> [Assigned task]:
If any record holds an image, omit the image and print the rest exactly.

**** Dataset excerpts

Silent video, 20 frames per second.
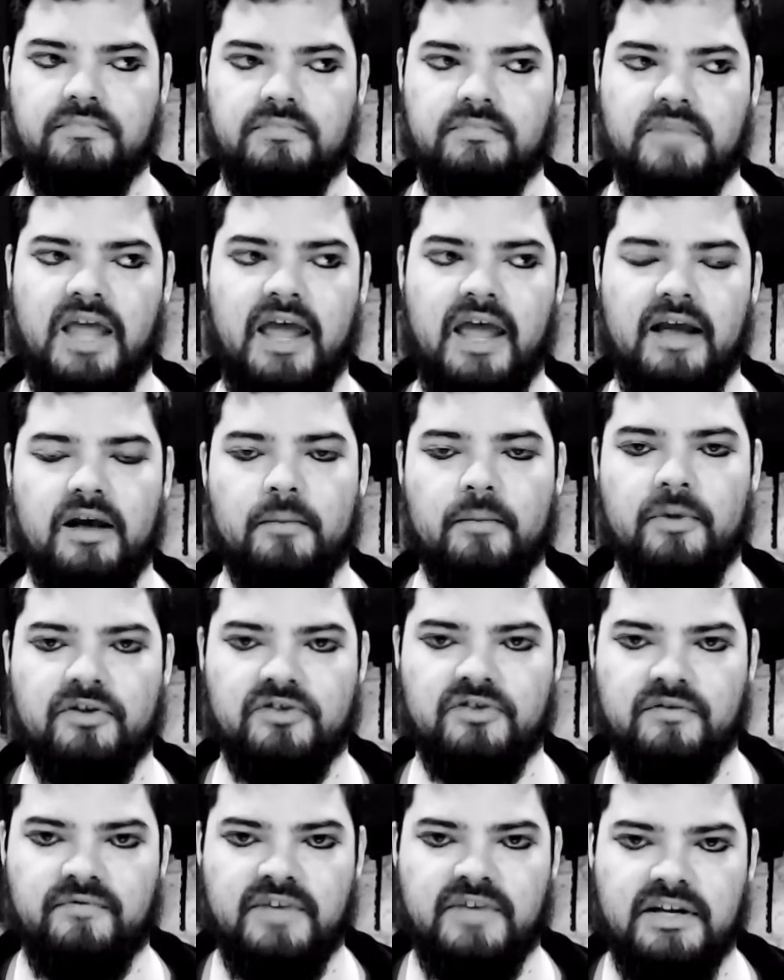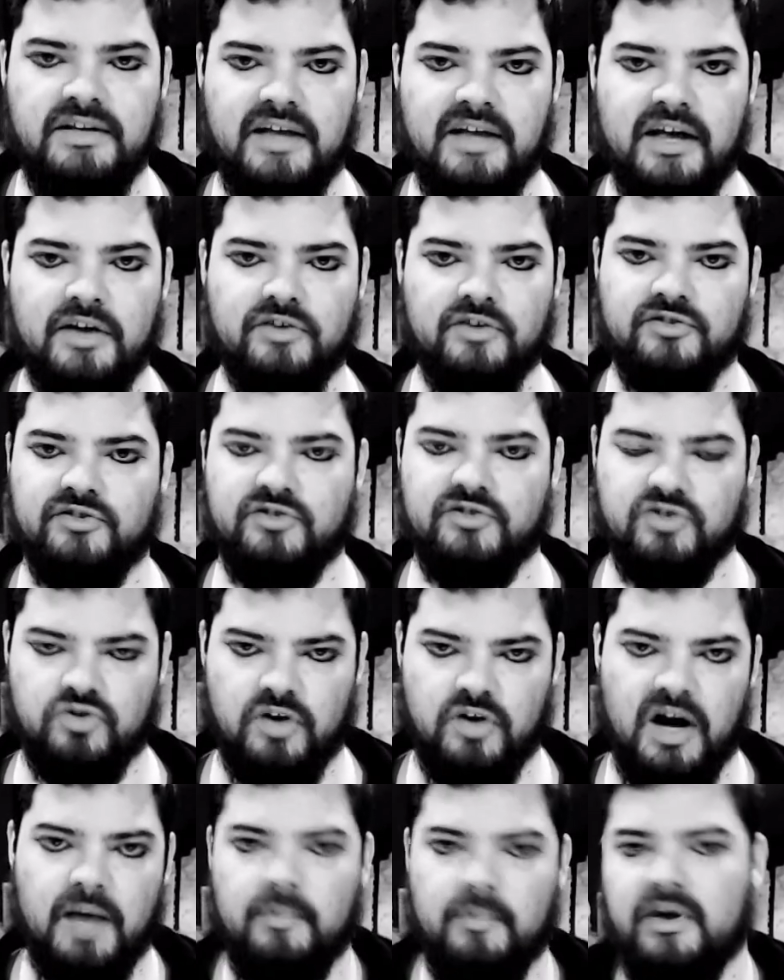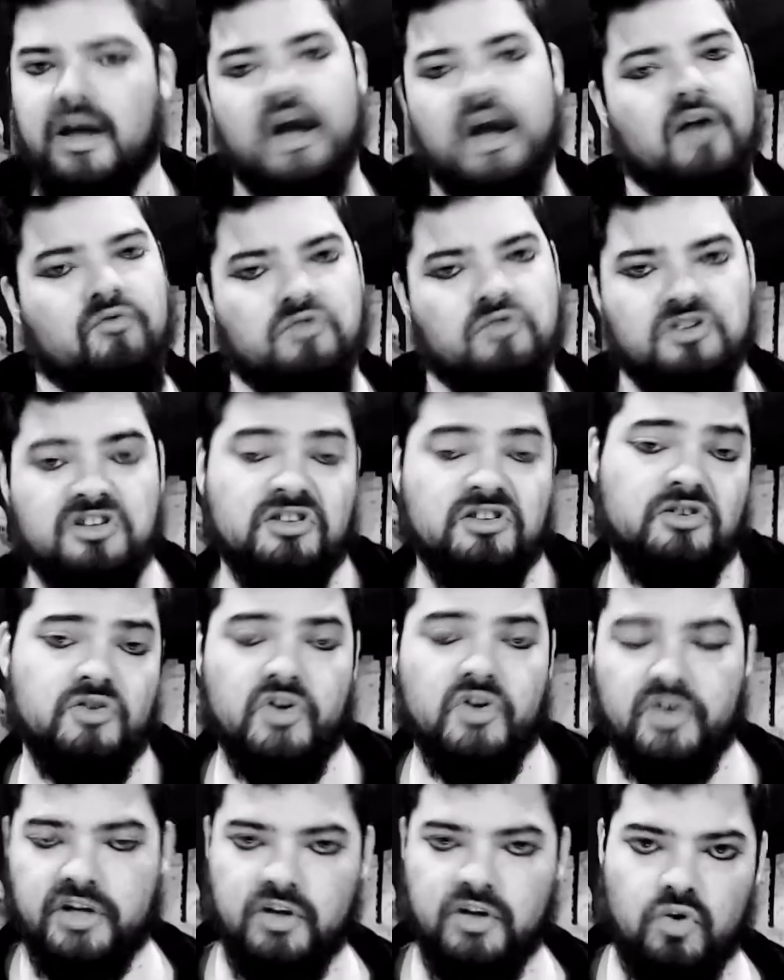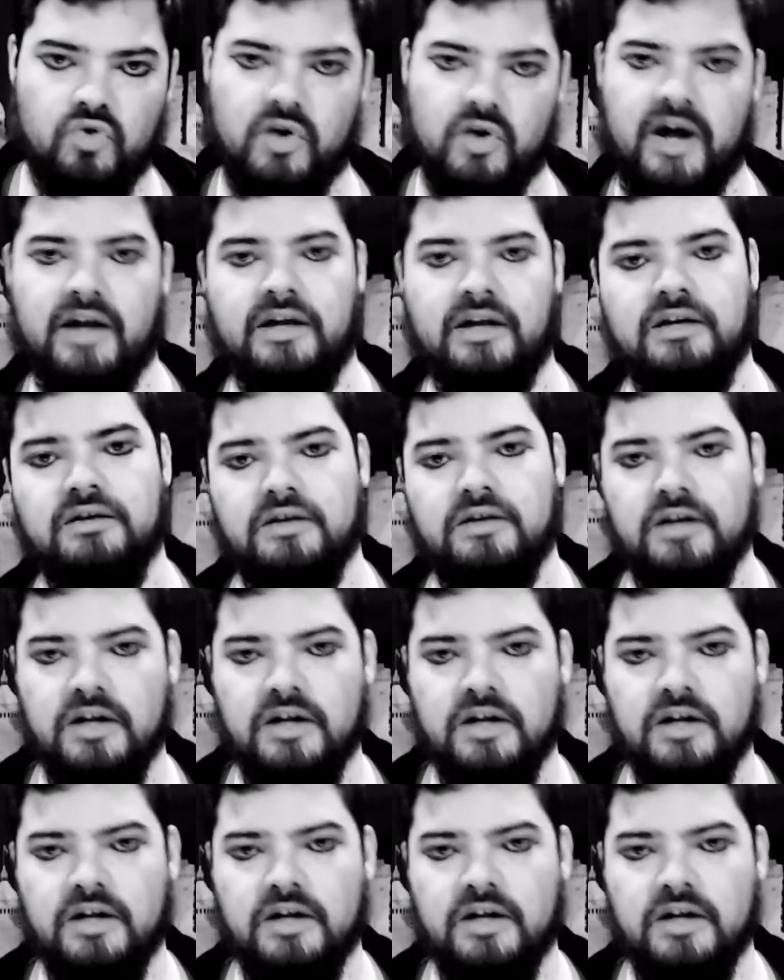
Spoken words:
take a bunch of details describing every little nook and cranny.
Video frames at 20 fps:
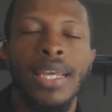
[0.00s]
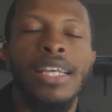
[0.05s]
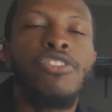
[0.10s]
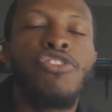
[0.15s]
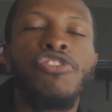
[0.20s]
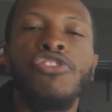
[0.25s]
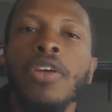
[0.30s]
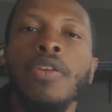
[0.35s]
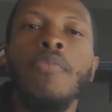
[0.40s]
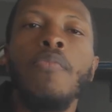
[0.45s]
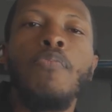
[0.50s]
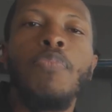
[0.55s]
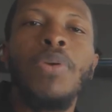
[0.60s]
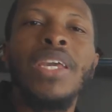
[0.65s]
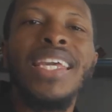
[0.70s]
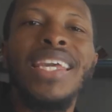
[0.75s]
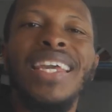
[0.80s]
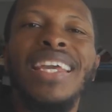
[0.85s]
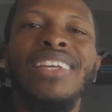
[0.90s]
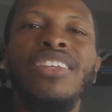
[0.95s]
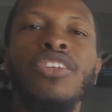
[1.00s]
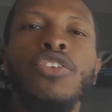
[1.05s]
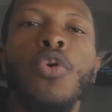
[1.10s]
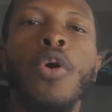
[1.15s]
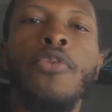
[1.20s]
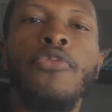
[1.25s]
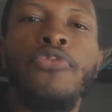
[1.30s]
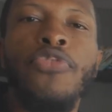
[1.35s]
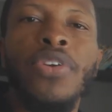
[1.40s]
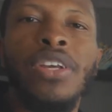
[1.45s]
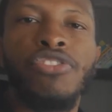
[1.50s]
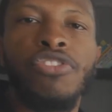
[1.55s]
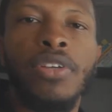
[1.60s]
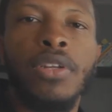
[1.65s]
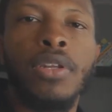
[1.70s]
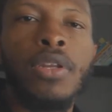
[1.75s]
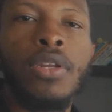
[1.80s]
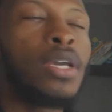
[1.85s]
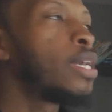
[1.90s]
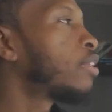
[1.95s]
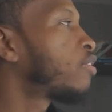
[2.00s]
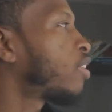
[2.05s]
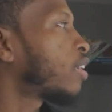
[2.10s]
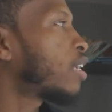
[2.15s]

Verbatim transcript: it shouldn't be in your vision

********

> [Answer to this task]:
Silent video, 20 frames per second.
Spoken words:
take a bunch of details describing every little nook and cranny.
Video frames at 20 fps:
[0.00s]
[0.05s]
[0.10s]
[0.15s]
[0.20s]
[0.25s]
[0.30s]
[0.35s]
[0.40s]
[0.45s]
[0.50s]
[0.55s]
[0.60s]
[0.65s]
[0.70s]
[0.75s]
[0.80s]
[0.85s]
[0.90s]
[0.95s]
[1.00s]
[1.05s]
[1.10s]
[1.15s]
[1.20s]
[1.25s]
[1.30s]
[1.35s]
[1.40s]
[1.45s]
[1.50s]
[1.55s]
[1.60s]
[1.65s]
[1.70s]
[1.75s]
[1.80s]
[1.85s]
[1.90s]
[1.95s]
[2.00s]
[2.05s]
[2.10s]
[2.15s]

Verbatim transcript: it shouldn't be in your vision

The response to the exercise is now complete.